Latitude Zero
- Author: Laurence James
- Language: English
- Series: Deathlands series
- Genre: Science fiction, post-apocalyptic
- Publisher: Harlequin Enterprises Ltd (USA)
- Publication date: April 1991
- Publication place: United States
- Media type: Print (Paperback)
- Pages: 349
- ISBN: 0-373-62512-X (first edition)
- OCLC: 24912138
- Preceded by: Time Nomads
- Followed by: Seedling

= Latitude Zero (novel) =

1991 novel by Laurence James

Latitude Zero is a science fiction novel by Laurence James, written under the house name James Axler. It is the twelfth book in the series of Deathlands.

==Plot Synopsis==
Having narrowly escaped the self-destruction of the last redoubt they jumped to, Ryan Cawdor and his friends find themselves in the southwestern desert somewhere near the border of New Mexico and Texas. The group sets out South, hoping to find food and supplies, and possibly surviving "freezies" in a cryonics facility that the late Rick Ginsberg believed was located in the area.

Soon the group comes to a prosperous ranch and are nearly shot by the residents, who have mistaken them for members of a local group of raiders. Once Ryan convinces the residents that they are not in any way associated with Skullface, the feared leader of the raiders, they are cautiously welcomed in. The ranch belongs to the Ballinger family, consisting of a widowed father, his two sons, and his daughter. The daughter, Christina, takes an immediate liking to Jak Lauren, but is impeded by her verbally and physically abusive father.

That evening the men of the family are revealed to be serial rapists and murderers: the two brothers enter the room housing Krysty Wroth and Mildred Wyeth, plainly stating their intent to rape and kill them, while the father keeps armed watch outside. The women are able to kill the brothers while Jak silently kills their father. Christina, upon learning of the death of the rest of her family, says only one thing: "good."

Continuing south, the companions link up with a West-bound wagon train, where they serve as scouts and protection against hostile mutants who roam the area.
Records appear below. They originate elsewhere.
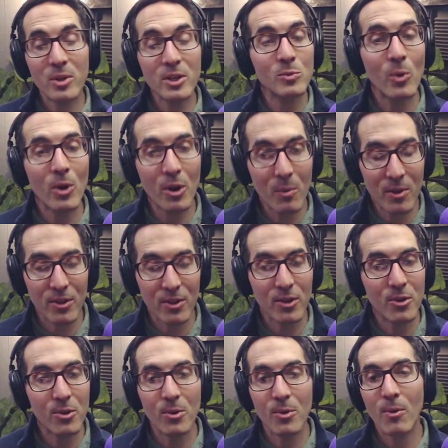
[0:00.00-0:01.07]
work with
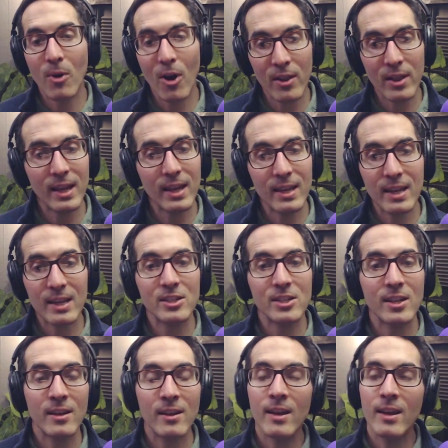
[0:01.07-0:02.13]
you on the
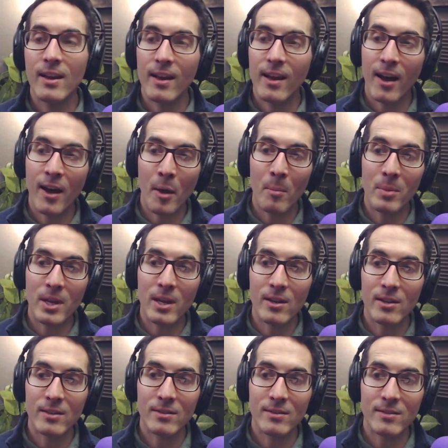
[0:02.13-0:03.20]
condition,
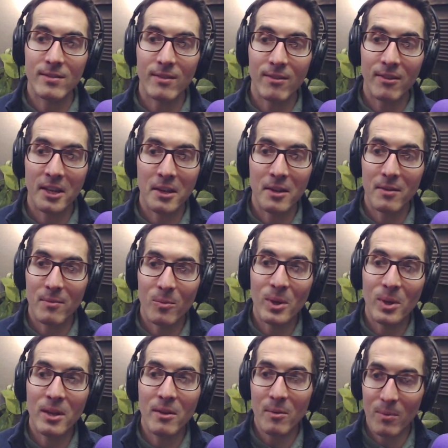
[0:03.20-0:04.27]
because like
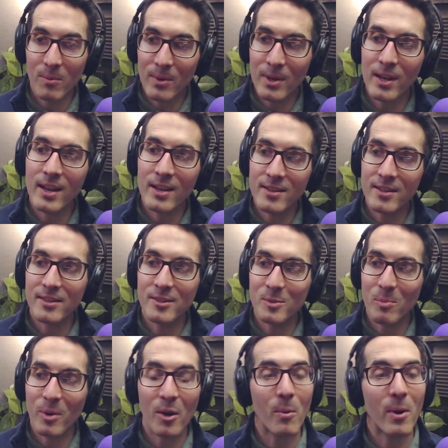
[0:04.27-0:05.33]
we need to
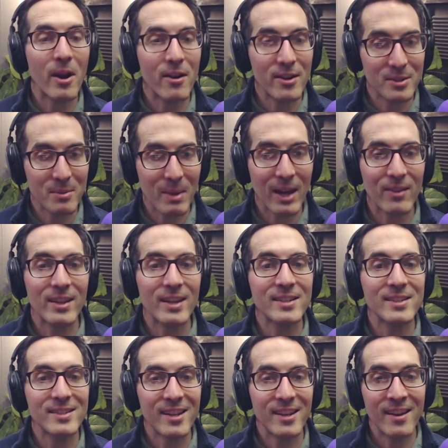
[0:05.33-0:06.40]
spread awareness about
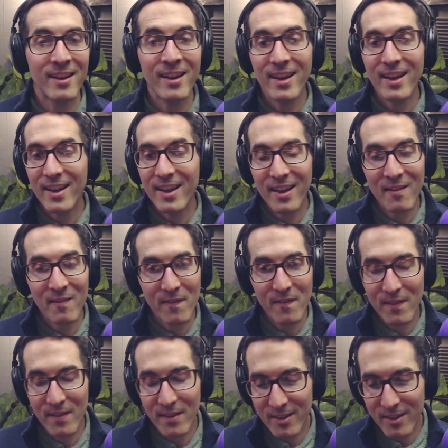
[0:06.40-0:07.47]
this. And if
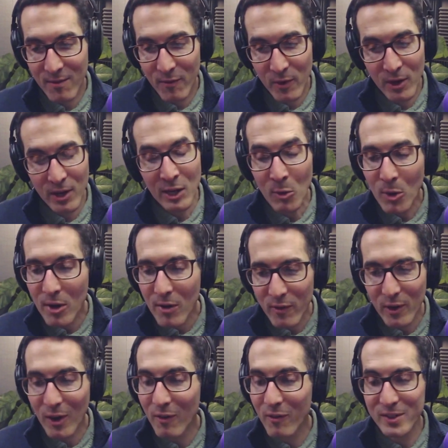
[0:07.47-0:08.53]
for in order for
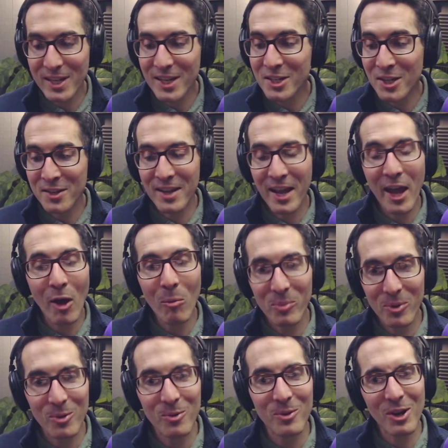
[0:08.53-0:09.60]
your physician to help
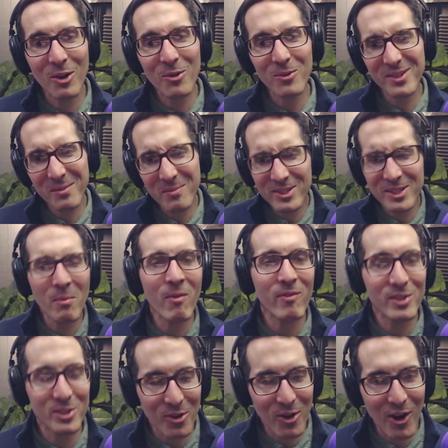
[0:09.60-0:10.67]
you, some of
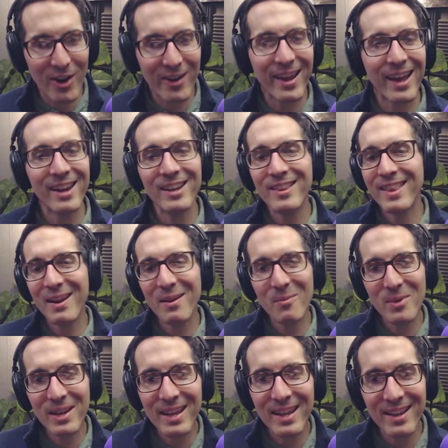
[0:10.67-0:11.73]
us are hard headed.
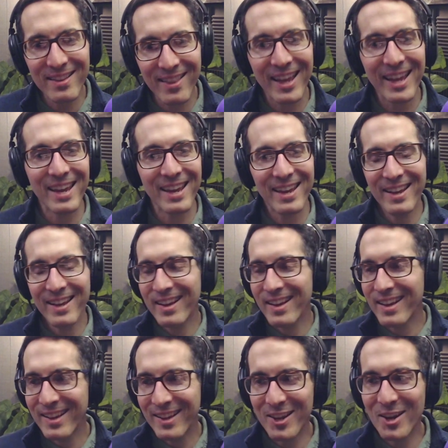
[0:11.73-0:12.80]
We need
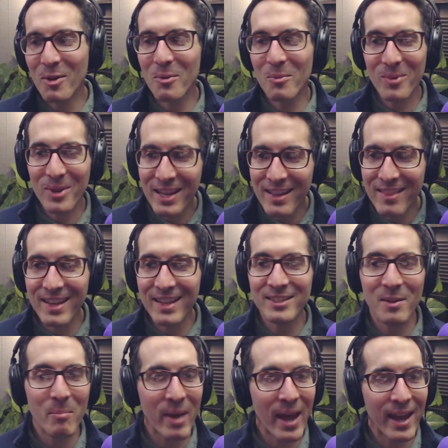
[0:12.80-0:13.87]
we need things
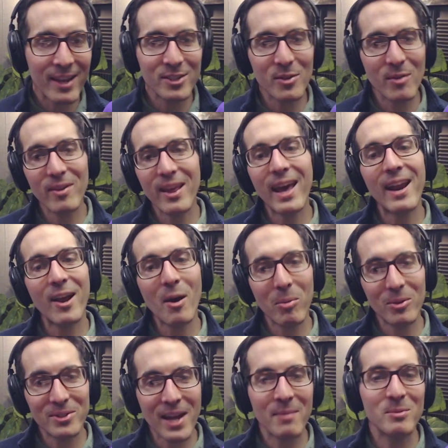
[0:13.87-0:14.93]
to bang us over the head a couple
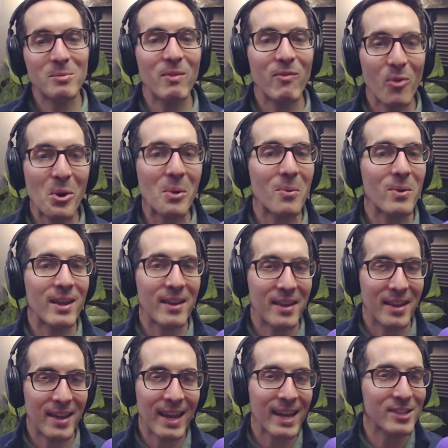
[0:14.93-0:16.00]
times before
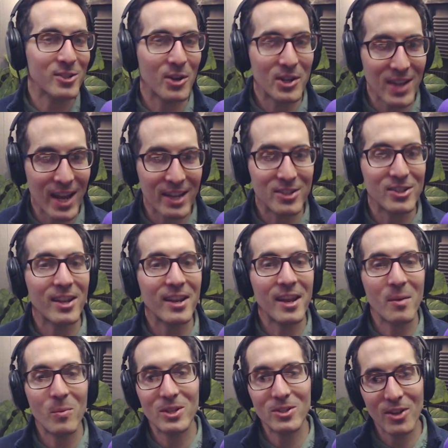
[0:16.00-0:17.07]
it gets our attention
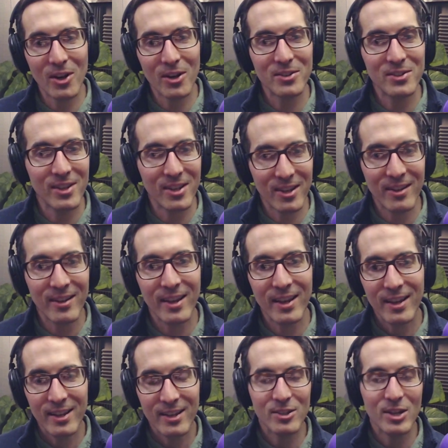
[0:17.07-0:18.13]
and we start to
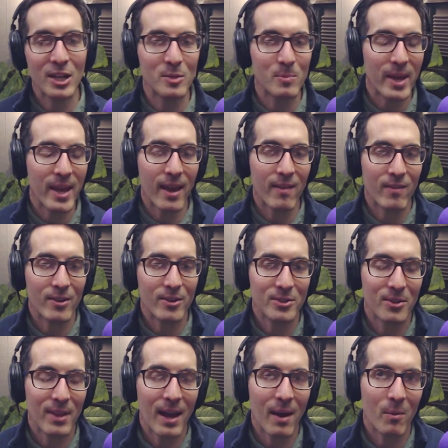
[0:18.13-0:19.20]
change behavior.
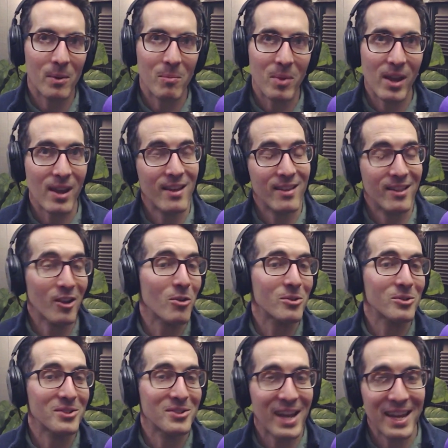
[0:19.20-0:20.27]
So that would be the
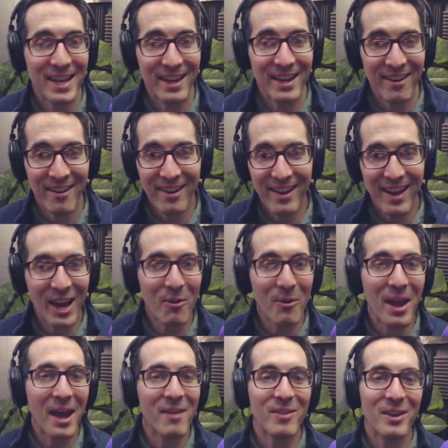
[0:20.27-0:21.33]
closest I can. I don't
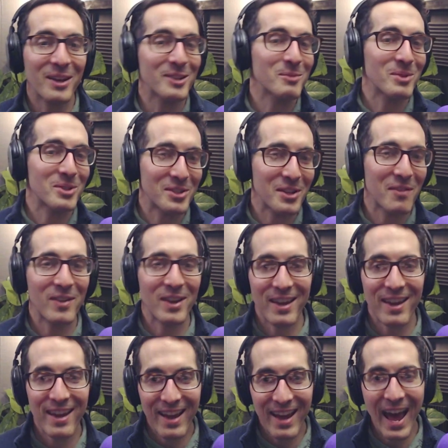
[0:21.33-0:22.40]
have like a
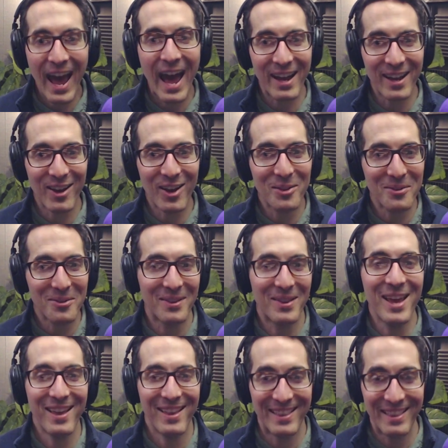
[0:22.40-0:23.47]
specific hack other
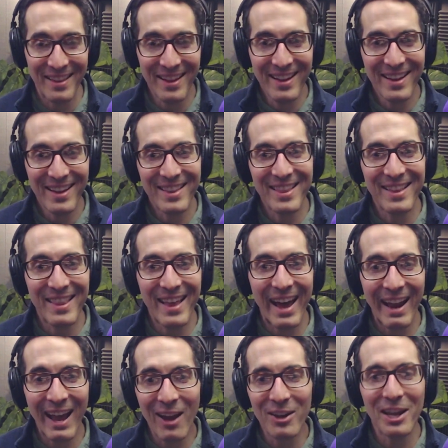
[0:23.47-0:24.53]
than than
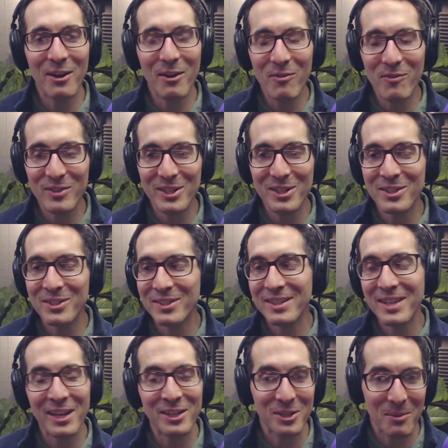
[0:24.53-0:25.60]
that. How to get your physician's
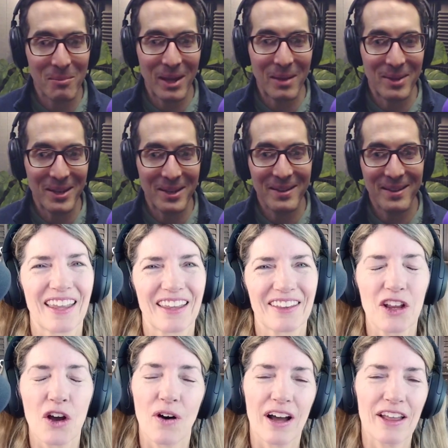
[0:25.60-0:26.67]
attention, maybe.
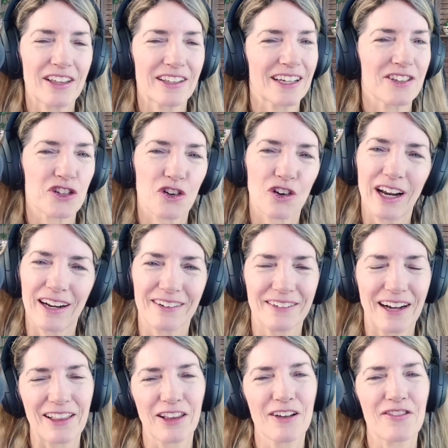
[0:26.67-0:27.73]
No, I think that's great.
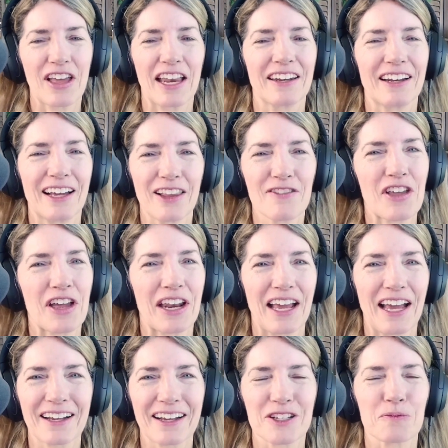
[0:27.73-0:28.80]
I love that. I love that
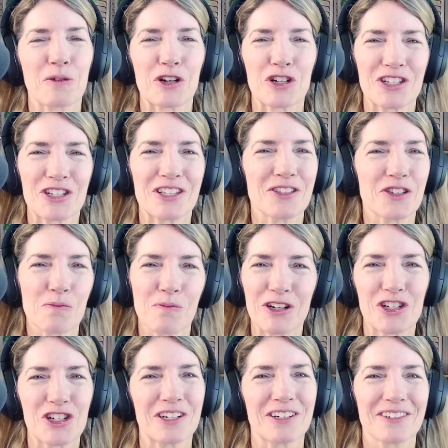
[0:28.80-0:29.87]
hack, especially since you
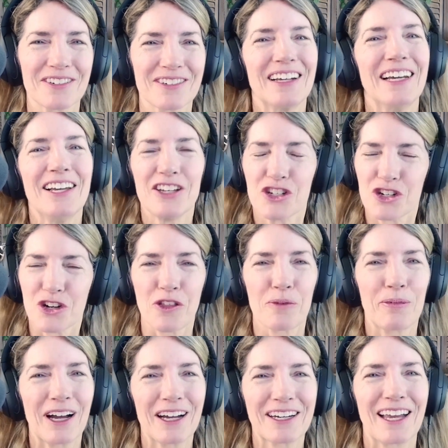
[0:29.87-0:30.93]
mentioned share the
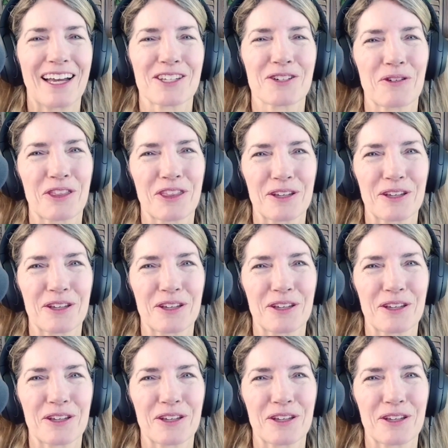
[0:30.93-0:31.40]
podcast with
After several days of travel they bring the settlers to a seemingly abandoned town, but while most of the companions are out scouting for additional supplies the town's current residents return: Skullface and his gang of raiders. Everyone but the scouting party is captured, including Mildred and Dr. Theophilus Tanner. Doc is shaken to the core when he recognizes Skullface as none other than former sec-boss Cort Strasser.

Strasser attempts to draw out Ryan and his friends, first by organizing a sweep of the town, then later by arranging a murderous lottery in revenge for the six gang members killed by Ryan and his friends during the sweep. Acting on Mildred's cue, the uncaptured companions attack during the final stages of the lottery. They kill more than half of Strasser's remaining gang, but not before those same men kill fully half the wagon train settlers in the chaotic firefight. The six companions reunite and head off after Strasser.
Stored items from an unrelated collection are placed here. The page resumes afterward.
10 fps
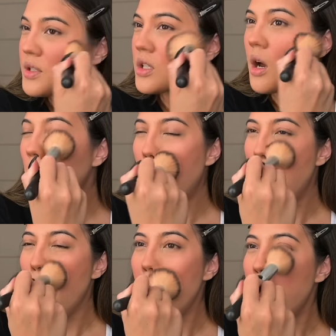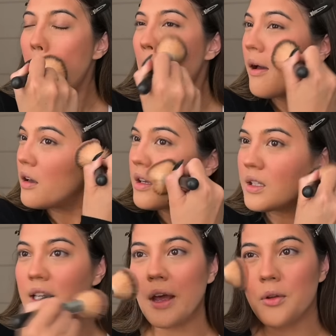So
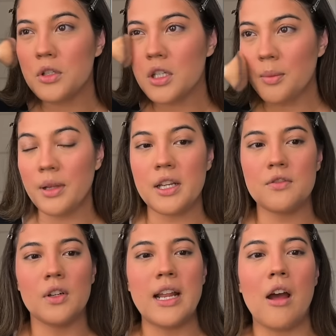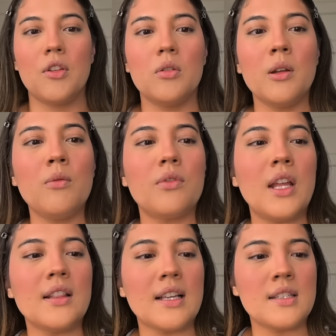yeah, those are the plans for now. The only
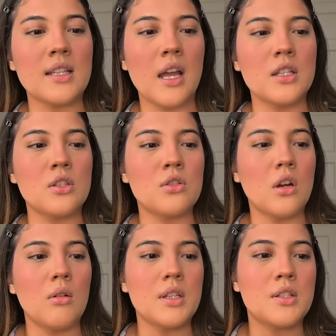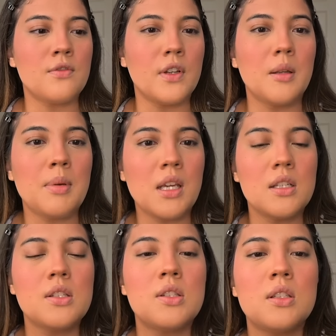thing that's set in stone is
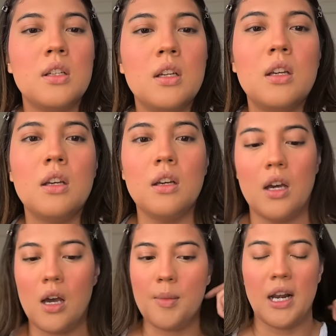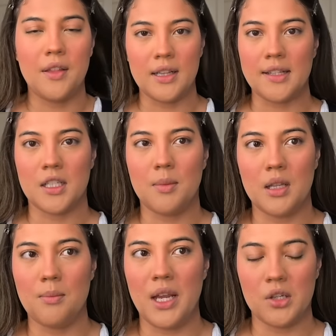Philippines, and I think that's gonna be
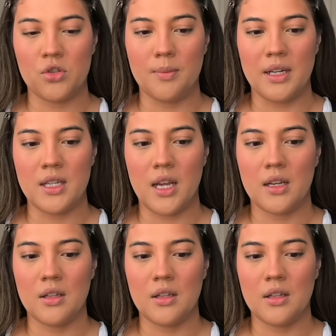the biggest trip I take.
The pursuit is long and marked by violence, with the companions narrowly evading ambushes and attacks as they pursue Strasser by railcar, then foot, and eventually on rafts down the wild flowing waters of the Grandee. Strasser takes Mildred hostage during one encounter and flees with her to a heavily damaged redoubt; his gang is completely wiped out by the time he reaches it, leaving him alone with Mildred.

After the chase winds through the ruins of the redoubt, and after Strasser tries and fails (with Mildred's intervention) to kill Ryan with a long-range sniper rifle, Cort convinces Ryan to agree to a fight to the death, armed only with knives, to bring the pursuit to a final end. The fight takes place on a rapidly decaying wire bridge over perilous terrain riddled with quicksand, which greatly hampers both fighters. Finally Ryan deliberately causes the bridge to snap, dropping the two men to the ground below. Strasser lands in a quicksand pit, and as Ryan watches from relative safety Cort demands he be shot to end it quickly; Ryan refuses. Rather than face death by suffocation, Strasser slits his own throat.

Although the redoubt is mostly destroyed, including the attached cryonics facility Ryan had hoped held survivors, the MAT-TRANS facility is undamaged. As the companions prepare to make the next jump Jak states that he is not going; Ryan correctly guesses that this is because Jak intends to stay with Christina Ballinger and start a family. Jak is given a fond farewell before he departs. The rest of the group enters the chamber and makes the jump to the next location.

==Cultural references==
The lottery Cort Strasser organizes directly references the short story "The Lottery" a number of times, notably as the first person who volunteer to take a stone is named Shirley Jackson.